Rated "top" as high school/SAT biology content and general concept of metabolism. - tameeria 05:02, 19 February 2007 (UTC) |
Last edited at 05:02, 19 February 2007 (UTC). Substituted at 17:51, 29 April 2016 (UTC)
Newest edit of the ecology section
editI forgot to add an edit summary so I will post it here. For my edit I expanded on fermentation and respirations' roles in heterotrophs in relation to ecology. I also expanded on mineralization. --Yuyan Chen (talk) 00:48, 20 November 2017 (UTC)
What about methanotrophs?
editAre methanotrophs categorized as autotrophs or heterotrophs?
Methanotrophs obtain carbon by taking in methane as a gas dissolved in their environment. Chemically, methane is "organic" (see organic compound) but the methane that methanotrophs eat typically is abiotic – ecologically "inorganic" (see organic matter) – produced by geologic processes – does not immediately derive from some organism.
- Like propper autotrophs, methanotrophs are primary producers of organic molecules in their environments; they can be eaten by other organisms, but do not require either the body parts or waste products of other organisms for food.
- Like conventional heterotrophs, methanotrophs do not inspire CO2, but rather take in carbon as a (chemically) organic molecule, which they use for both a source of carbon and as a source of energy.
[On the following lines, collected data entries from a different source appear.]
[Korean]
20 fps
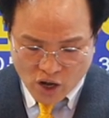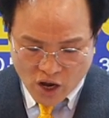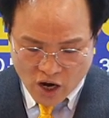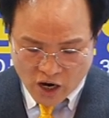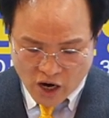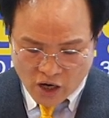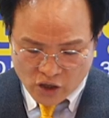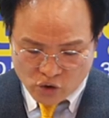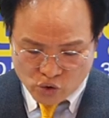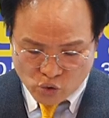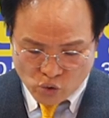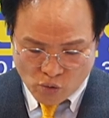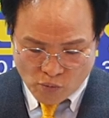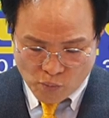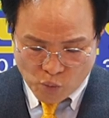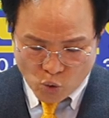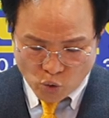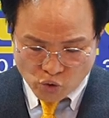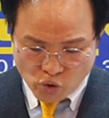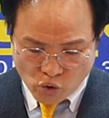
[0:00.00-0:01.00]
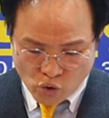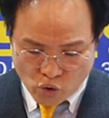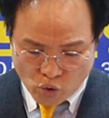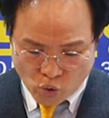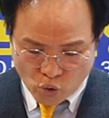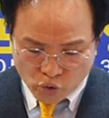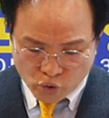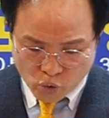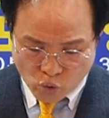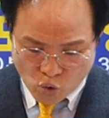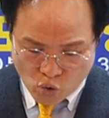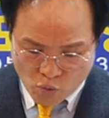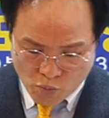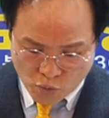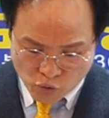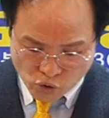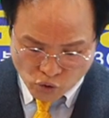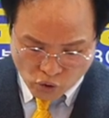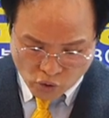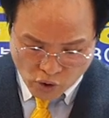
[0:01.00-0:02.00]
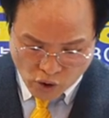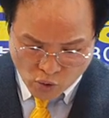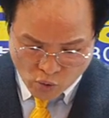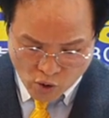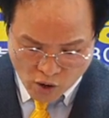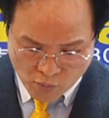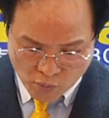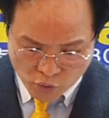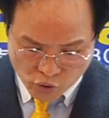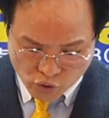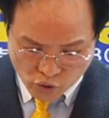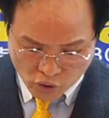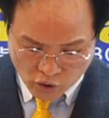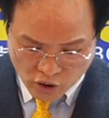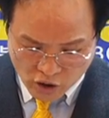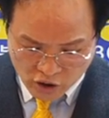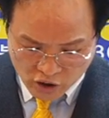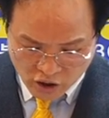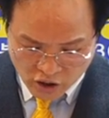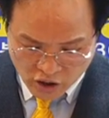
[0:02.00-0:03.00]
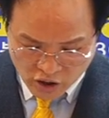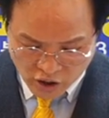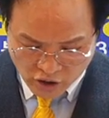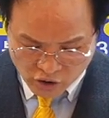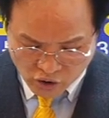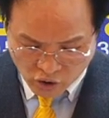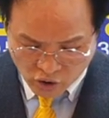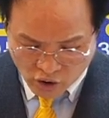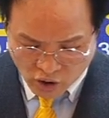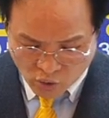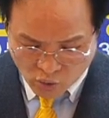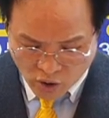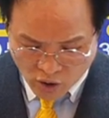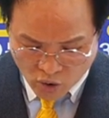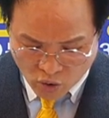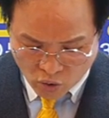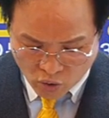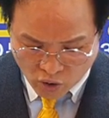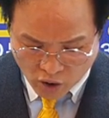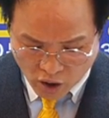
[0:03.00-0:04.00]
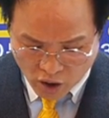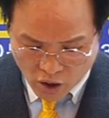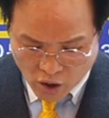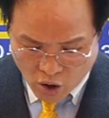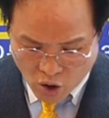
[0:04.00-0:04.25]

각종 보석 곧 홍보석과 황보석과 금강석과 황옥과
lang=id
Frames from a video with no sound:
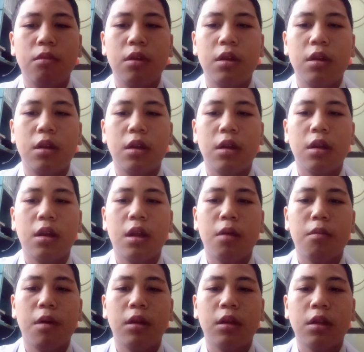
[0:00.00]
inna
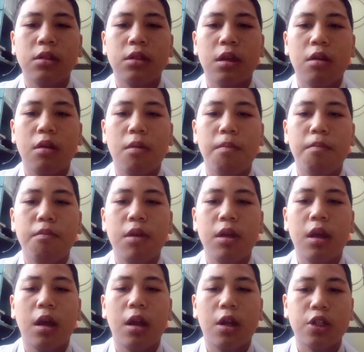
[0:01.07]
batasya
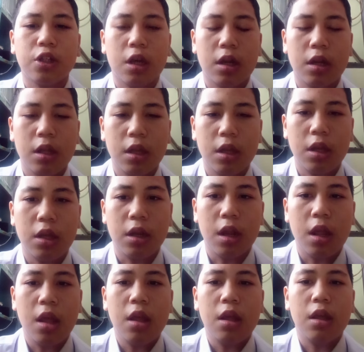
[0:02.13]
rabbika lasyadid
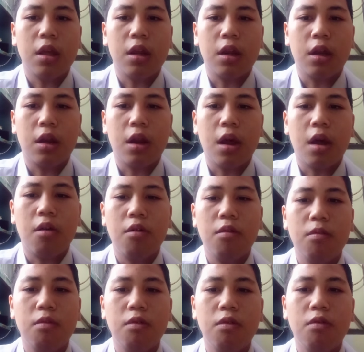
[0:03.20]

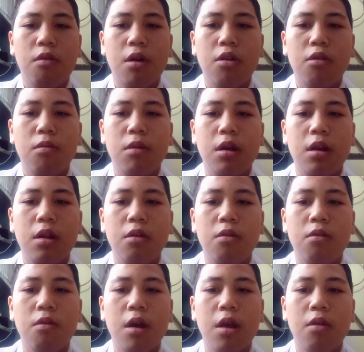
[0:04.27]
innahum huwa
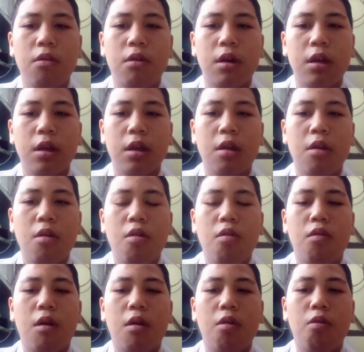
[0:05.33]
yubadi'u wa yu'id
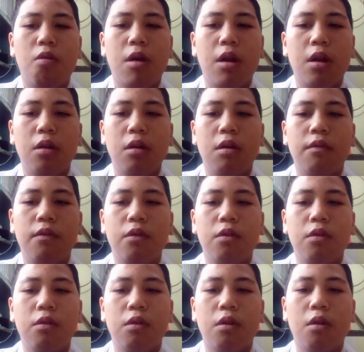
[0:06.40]
wa huwal
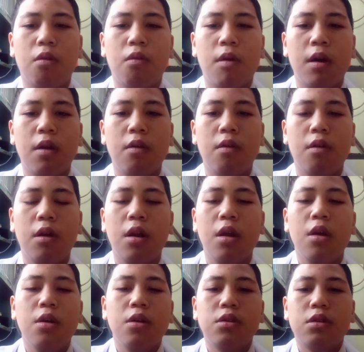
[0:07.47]
ghafurur wadud
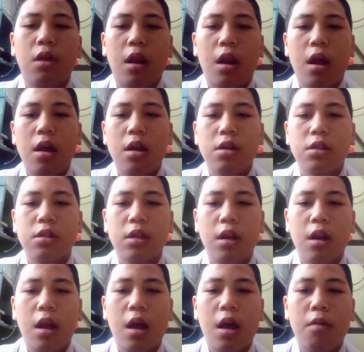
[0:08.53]
zil
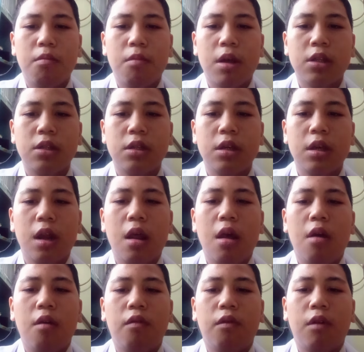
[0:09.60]
arsil hab majid
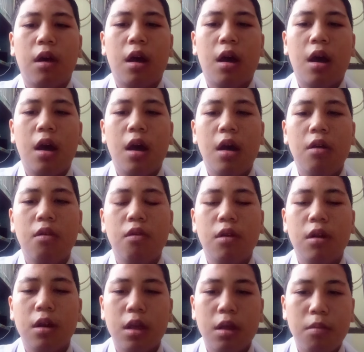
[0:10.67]

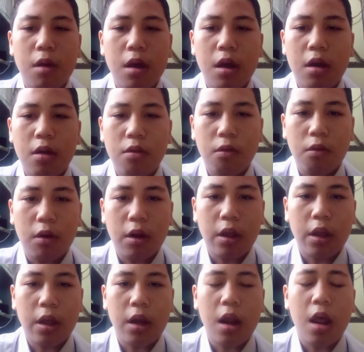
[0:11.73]
fa'alul lima
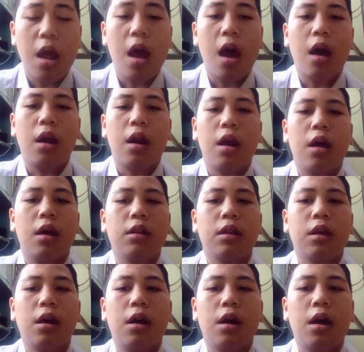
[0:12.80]
yurid hal
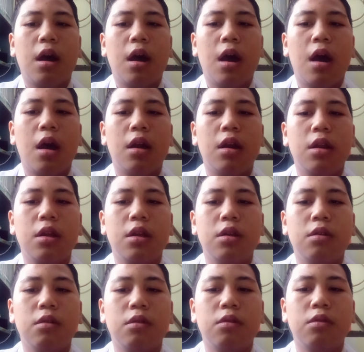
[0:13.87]
ataka
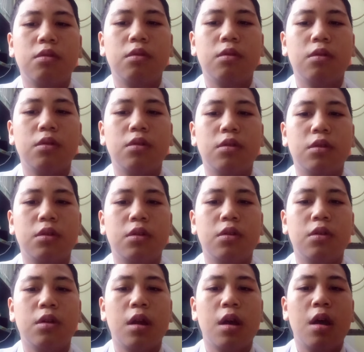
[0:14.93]
hadisul
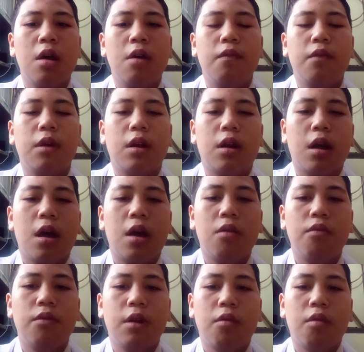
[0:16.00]
junud
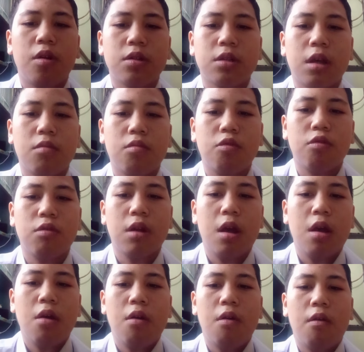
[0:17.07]
fir'aun wa samud
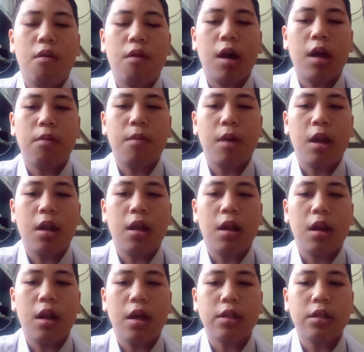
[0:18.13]
wa balil
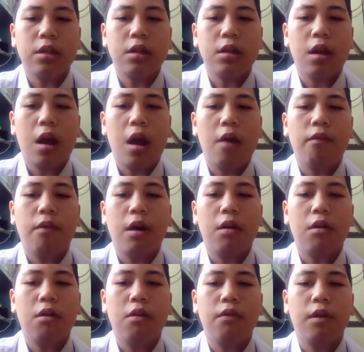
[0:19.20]
lazina
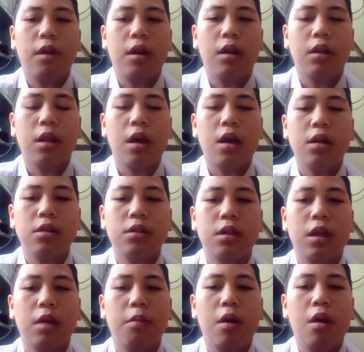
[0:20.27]
kafaru fil
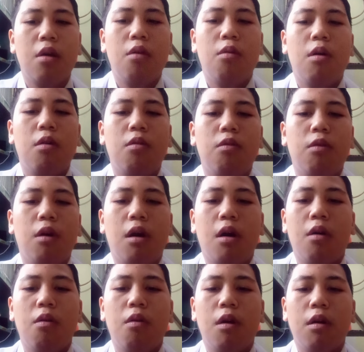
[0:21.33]
takzib
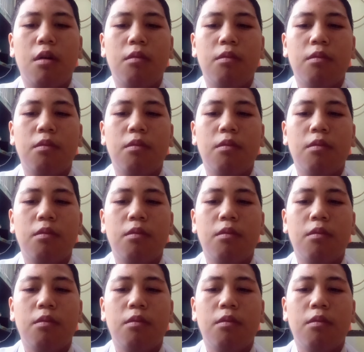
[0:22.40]
wallahu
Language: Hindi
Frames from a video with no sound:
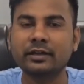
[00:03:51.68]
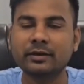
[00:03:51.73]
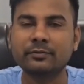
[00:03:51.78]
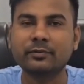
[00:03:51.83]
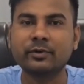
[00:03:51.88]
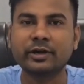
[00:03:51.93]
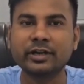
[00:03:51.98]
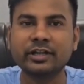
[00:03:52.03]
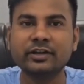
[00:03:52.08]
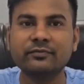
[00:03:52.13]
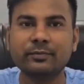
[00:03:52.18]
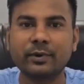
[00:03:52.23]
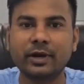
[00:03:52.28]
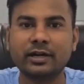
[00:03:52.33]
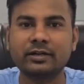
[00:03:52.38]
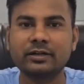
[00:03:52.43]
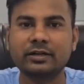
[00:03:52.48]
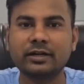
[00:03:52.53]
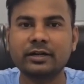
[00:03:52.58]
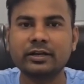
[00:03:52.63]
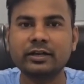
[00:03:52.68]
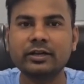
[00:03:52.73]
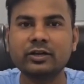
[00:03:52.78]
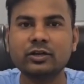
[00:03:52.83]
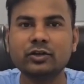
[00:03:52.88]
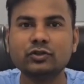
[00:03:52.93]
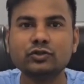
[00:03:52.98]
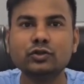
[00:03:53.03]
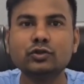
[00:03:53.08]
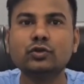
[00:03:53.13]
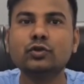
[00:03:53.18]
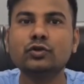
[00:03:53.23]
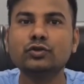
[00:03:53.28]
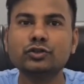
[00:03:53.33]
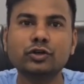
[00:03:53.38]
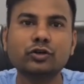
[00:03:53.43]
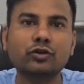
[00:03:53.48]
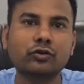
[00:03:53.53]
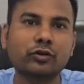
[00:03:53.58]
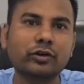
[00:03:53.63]
फंडिंग पार्टनर है जो
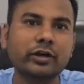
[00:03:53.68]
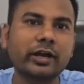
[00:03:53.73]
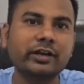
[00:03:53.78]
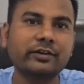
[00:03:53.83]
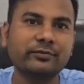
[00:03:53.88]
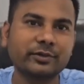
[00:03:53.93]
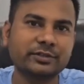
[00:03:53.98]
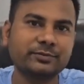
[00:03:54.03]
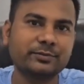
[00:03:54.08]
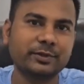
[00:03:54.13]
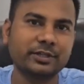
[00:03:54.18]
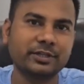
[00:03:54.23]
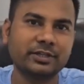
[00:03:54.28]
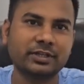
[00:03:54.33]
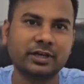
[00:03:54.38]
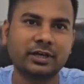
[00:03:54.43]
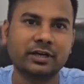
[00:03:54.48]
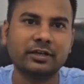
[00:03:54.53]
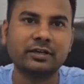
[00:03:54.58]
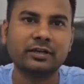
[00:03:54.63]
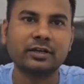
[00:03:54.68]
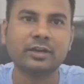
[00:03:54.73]
200 करोड़ का इन्वेस्टमेंट किया है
Unlike conventional heterotrophs, methanotrophs can and do survive eating carbon (methane) that has never been a part of any organism. As a thought experiment, methanotrophs could presumably thrive in a suitably comfortable environment on a methane-rich but originally lifeless planet (think of somewhere warm, deep inside Titan, for example).
- Some geologic methane is geologically primordial, and some is from cooked sediments that are a slow-moving branch of the carbon cycle. I'd say that all geologic methane counts as abiotic, since even if it was once biotic, it's been recycled via an abiotic process. The primordial carbon still in the Earth never has been a part of any organism and it looks, smells, and tastes the same as methane from recycled carbon.
So has this already been worked out? Where do the methane-eaters fit in this classification system? And does the categorization discussed in the article need to be re-written so that autotrophs are allowed to eat methane?